Nick, how should we look at this ? It is just a "once" things to get a sense of things so we go for a quick hack ? Or should it become something which we do for good, so become part of the stable infrastructure and needs a "proejct" ? Maybe a small one, but still somehitng were multiple groups are involved, agreements has to be obtained, implemented with all proper documentation etc. Not a big deal.. but not a one afternoon thing either. Who will look at that information ? Do we need to worry avoid visualization as well ? WMArchive so far is mainly used by P&R to follow workflows progress, and I do not know how they access it.

nsmith- commented 10 months ago

Honestly, I think the extent to which it has long-term value depends on what we see the first time we look. If it turns out everyone reads every branch, then there is not much point. But if the hit rate (number of branches accessed vs. total number in file) is low universally, and different datasets have different hit rates, then we have something actionable and worth keeping long-term stats for. In terms of splitting by _, generally all 4 fields are important, so I'm reluctant to try some data reduction scheme. Perhaps it's worth a short meeting to discuss options?

nikodemas commented 10 months ago

WMArchive info is eventually on HDFS, I think

Yes, it is under /project/monitoring/archive/wmarchive/raw/metric/

belforte commented 10 months ago

Thanks @nikodemas .If I wanted to test, since I am not good with HDFS, is there an OpenSearch index which I can use ? @nsmith- let's explore the WMArchive path then. I am not sure if a meeting would help, whom should be present ? I suspect that the easiest is to try, and in case, ask Valentin, who will say that he's no allowed to work on it anymore, but may still answer.

nikodemas commented 10 months ago

Yes, it is on monit-opensearch.cern.ch under the name monit_prod_wmarchive_*.

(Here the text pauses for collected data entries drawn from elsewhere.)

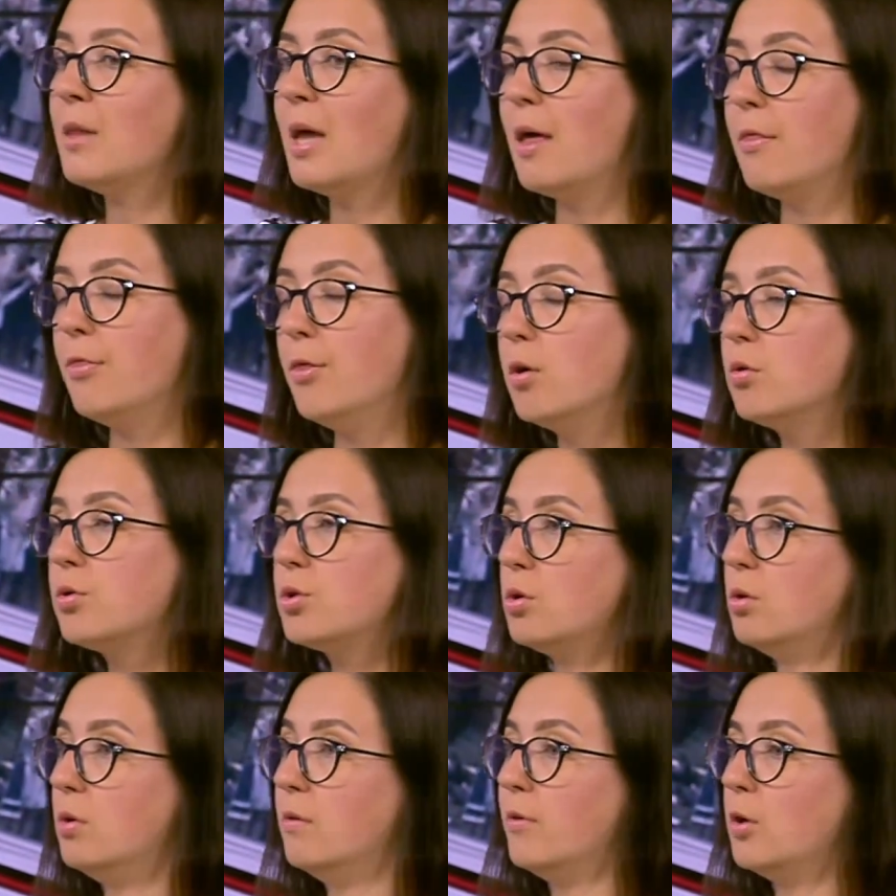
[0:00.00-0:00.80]
and
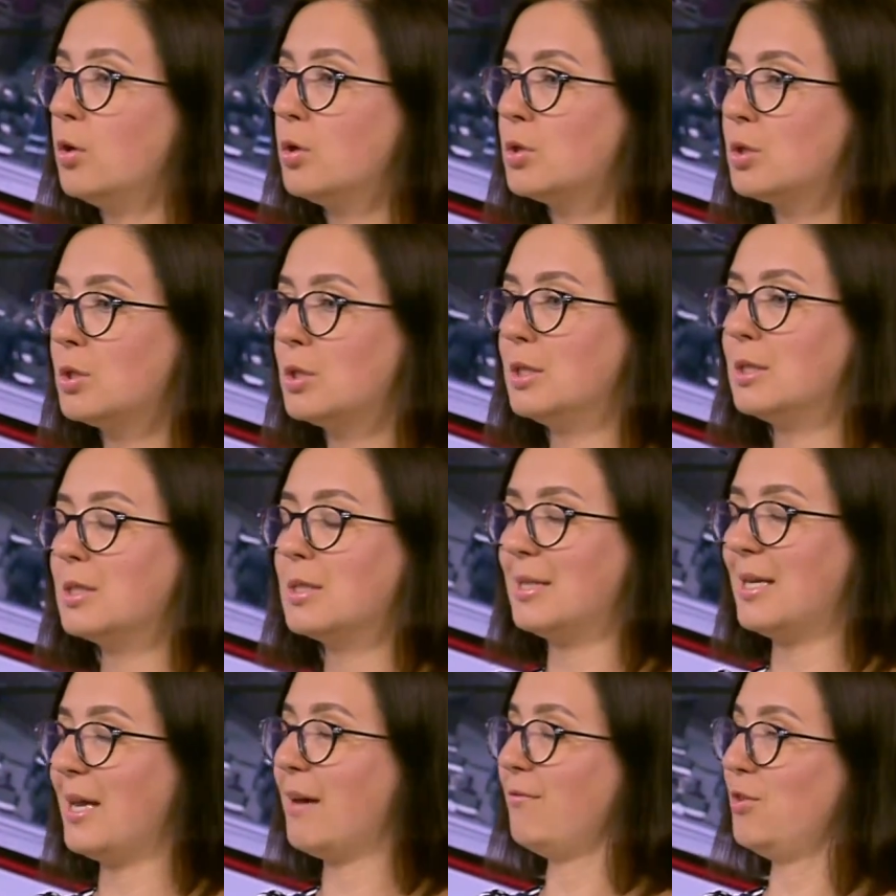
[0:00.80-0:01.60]
those universities
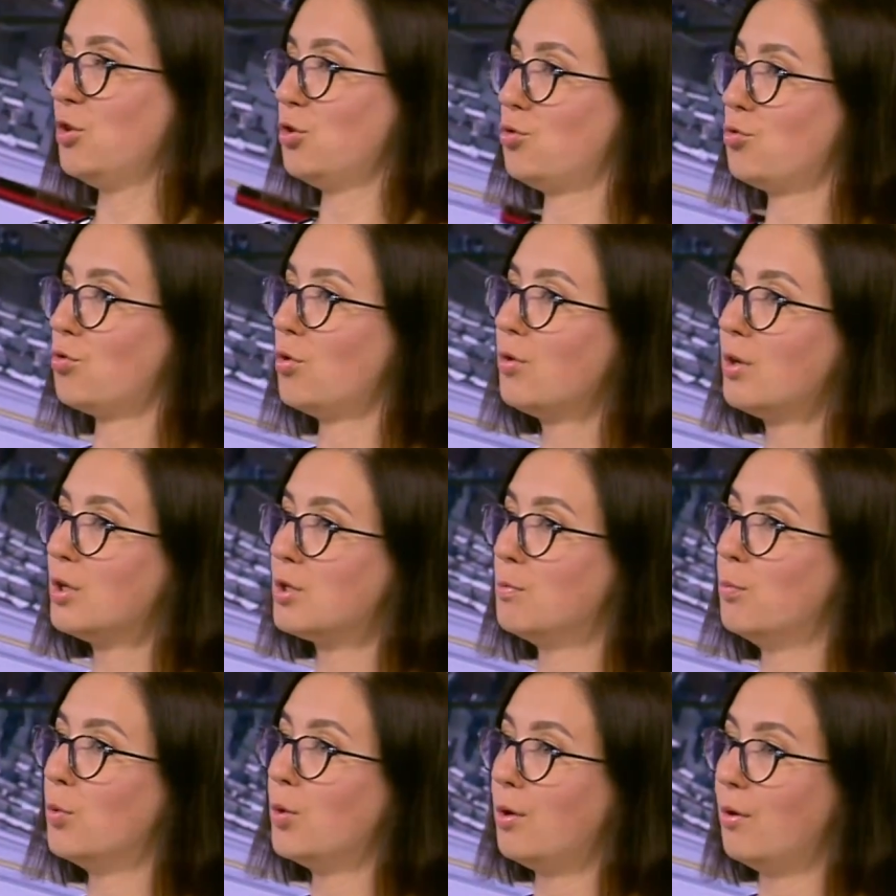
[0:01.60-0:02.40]
that have the
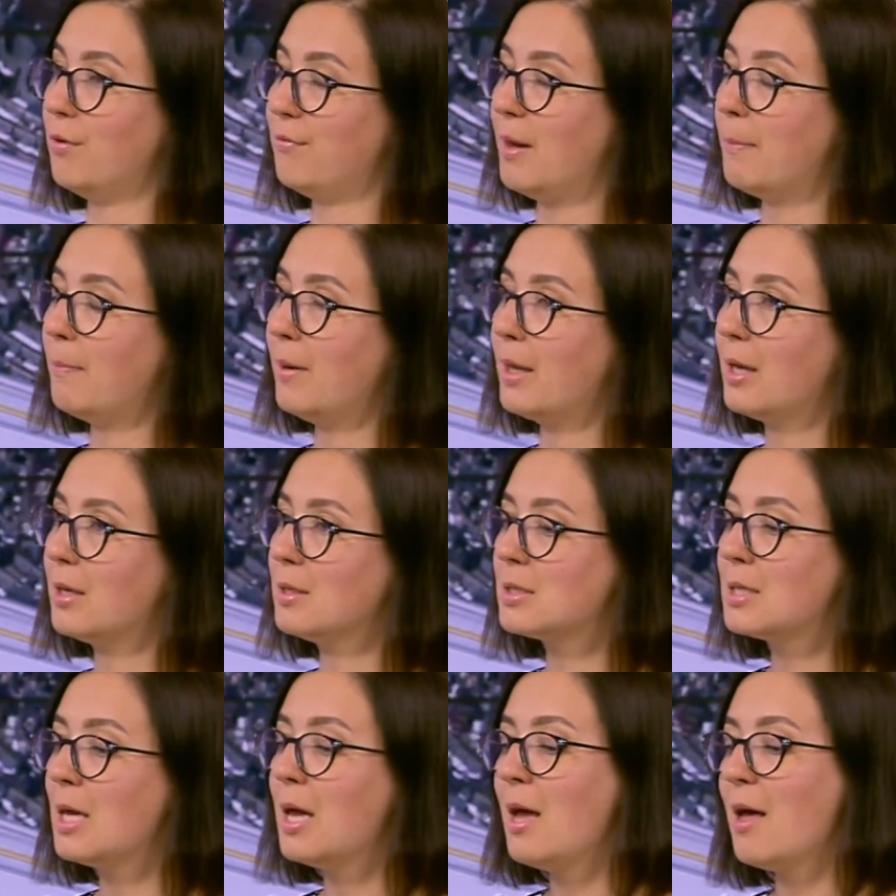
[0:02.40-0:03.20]
strongest body of
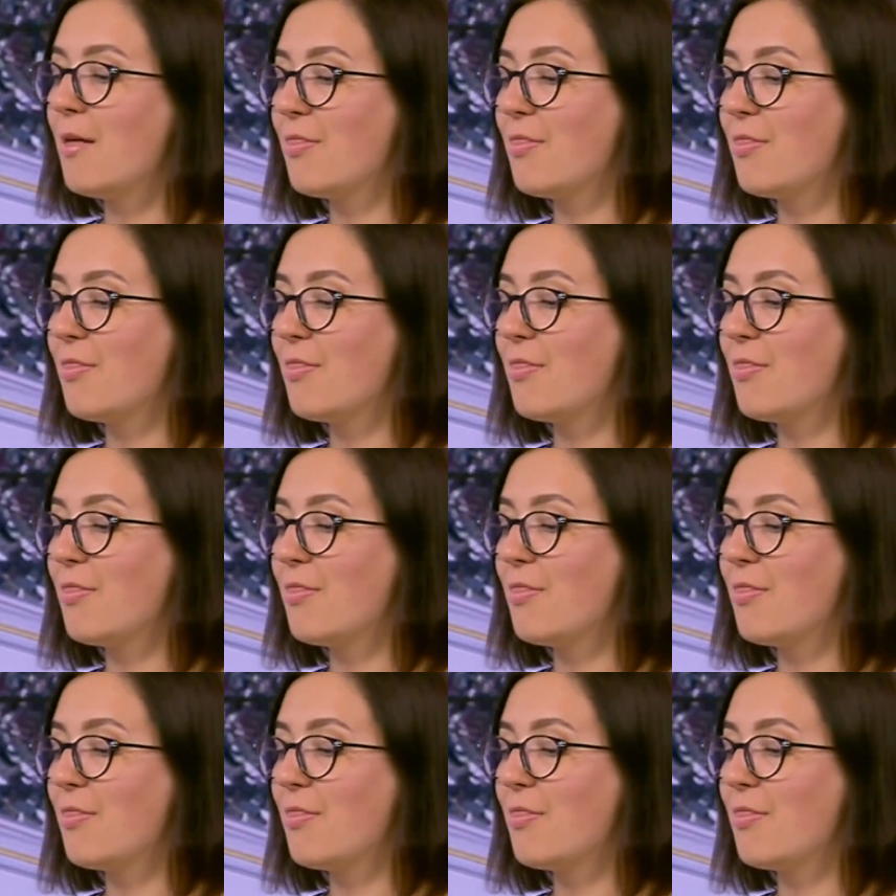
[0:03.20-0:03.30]
applicants,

belforte commented 10 months ago

nope. the WMA document looks extremely "terse" when compard to FJR https://monit-opensearch.cern.ch/dashboards/app/discover#/doc/60770470-8326-11ea-88fc-cfaa9841e350/monit_prod_wmarchive_raw_metric-2023-11-13?id=1c80c2dc54e545d7bec3fbf649deaf7e

and when I select WMA from a CRAB task I do not even have ways to select on input data or username (which would be needed for testing) https://monit-opensearch.cern.ch/dashboards/app/discover#/doc/60770470-8326-11ea-88fc-cfaa9841e350/monit_prod_wmarchive_raw_metric-2023-11-13?id=19f12f4bfb794264a63ff05ac306aa5d

Looks like only a very small subset of the info is stored in WMArchive. I guess we should check with WMCore people, I really do not know anything about this, and am a bit surprised that this info can be used for practical purposes.

I have added the ReadBranches list to the WMAFrameworkReport.json which is uploaded and got no error. But since I can't find my one entry in the ziliions of entries....But I very much doubt that the info was stored :-(

We could setup some independent CRAB-to-HDFS channel, but that's quite some work. Maybe piggy back on what was done last summer by Dario, Wa and Ek-ong ? I do not know details @nikodemas what do you think ?

Ideally this information should be available together with other job related info in monit_condor_prod_raw_metric_* index, where we tried to put it initially by disguising it an HTCondor classAd. So one can correlated with input data, used time, number of jobs etc. But atm the only viable solution seems to me that we put it somewhere (EOS ?) where the spider can fetch it and push it to the MONIT pipeline, which looks very ugly to say the least.

I am our of ideas, maybe a use case to bump up to CERN MONIT team ? Can they aggregate data streams ?

nikodemas commented 10 months ago

During the summer's work CMS Monitoring only helped CRAB to get the full Oracle table dumps into the HDFS, so I am not sure if that helps here. The data injection to OpenSearch was done by your team.

I can discuss this with @leggerf and @brij01 (also adding them to the discussion in case they have some immediate suggestions) and maybe ask MONIT for their advice if that is needed.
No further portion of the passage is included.